Now you've got only Wrong Answer to deal with
One obvious mistake is that you don't print a star after the last line of output. But even correcting this, won't get you Accepted.

As I said, I haven't solved the problem, so this is all the help I can give.

[Den]

little joey thanks alot... may be you are litlle
...but kind and helpful ...

Thanks.Den.

[friggstad]

I tried solving this using a modular approach. Lets say that that the answer is 'a'. If we have a prime 'p' where we know that -p/2 < a < p/2 and we compute the answer mod p, we can recover the integer answer by simply printing the residue of the answer mod p that is in the range -p/2...p/2. I computed the determinant mod p by the standard method using row operations, except the arithmetic was done mod p.

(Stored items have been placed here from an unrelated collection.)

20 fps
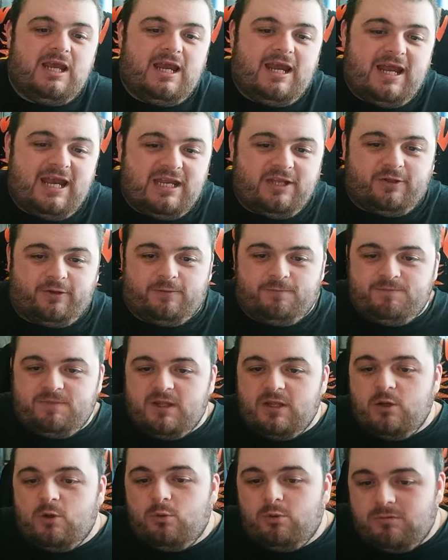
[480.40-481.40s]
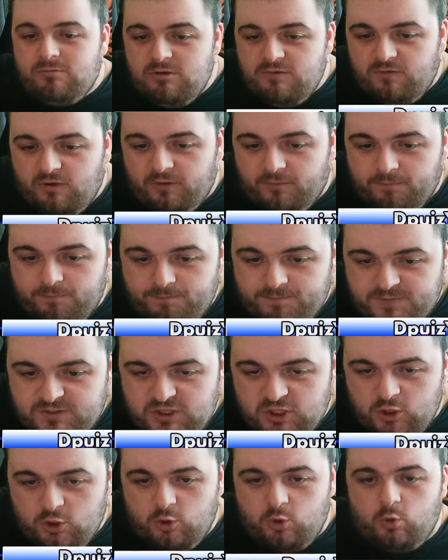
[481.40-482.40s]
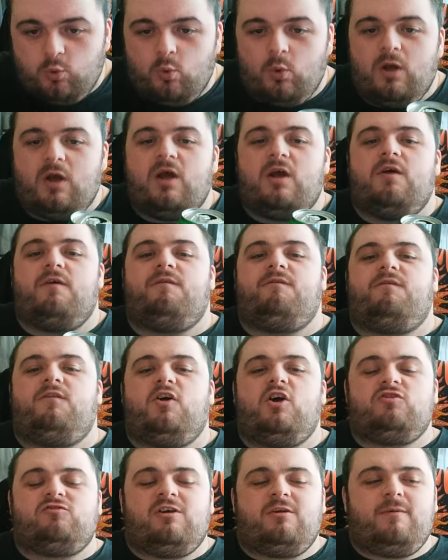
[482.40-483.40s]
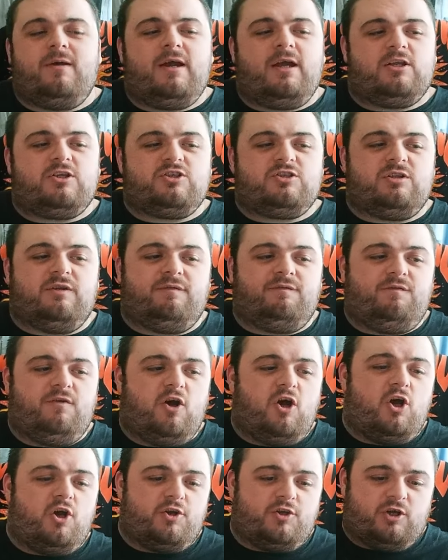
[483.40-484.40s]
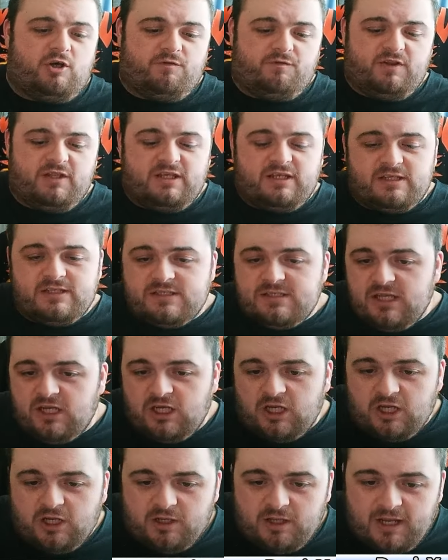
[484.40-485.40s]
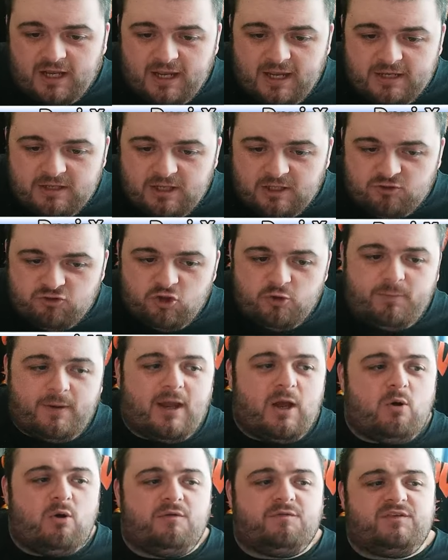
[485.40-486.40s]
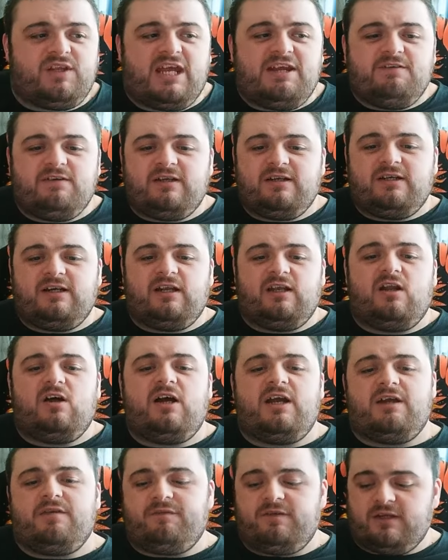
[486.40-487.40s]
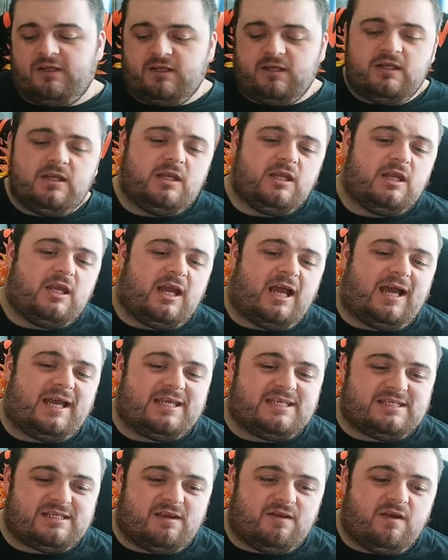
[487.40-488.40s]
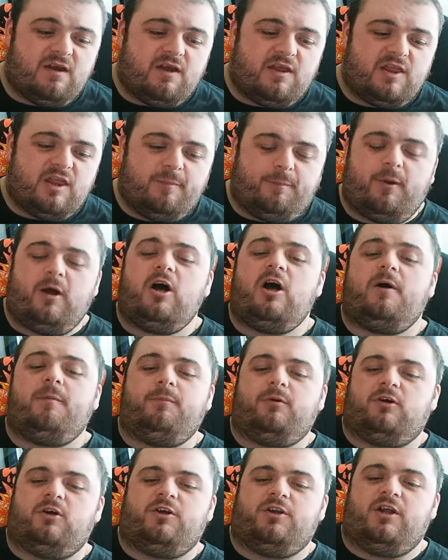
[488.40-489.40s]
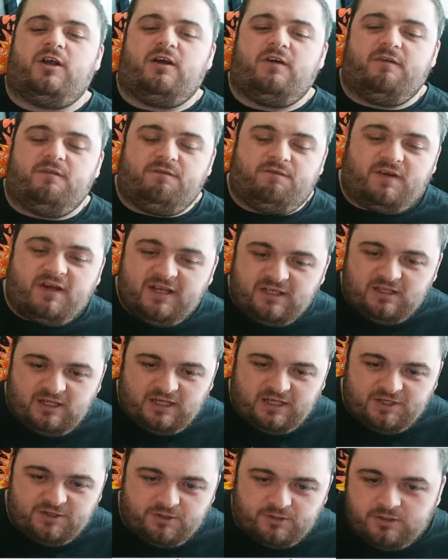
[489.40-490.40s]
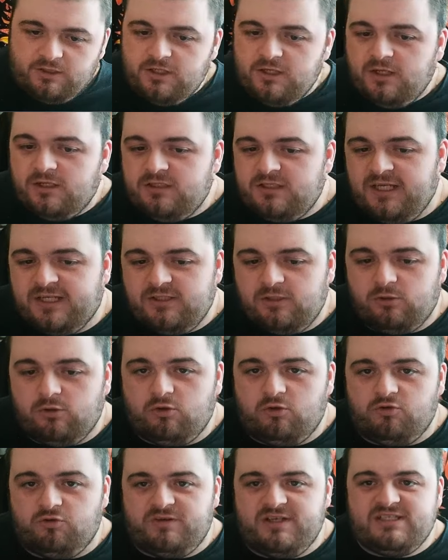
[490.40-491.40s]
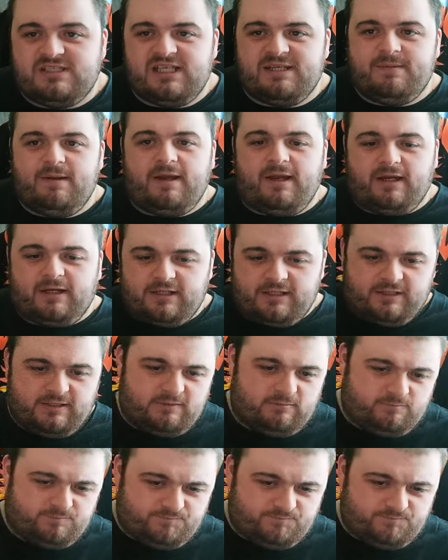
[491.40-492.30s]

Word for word: anywho, we move on to first round match, the third of these. A true battle of David and Goliath here, as the barn burner Van Landen takes on Grizzly Mac.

This method works because p is large enough so that no two different answers can map to the same residue. Also, the determinant is simply an expression using *, + and - so working mod p and recovering the answer is allowed by the natural ring homomorphism from the integers to the residues mod p.

We are guaranteed no overflow in the answer, so the answer is in the range of [2^31..2^31) and an appropriate prime should be at least 2^32. However, I took a bit of a gamble and used the prime just previous to 2^32 (to avoid overflow in 64 bits when multiplying) and it still worked.

This involves a bit more coding than using doubles, but the approach feels more "pure" to me than relying on floating point arithmetic.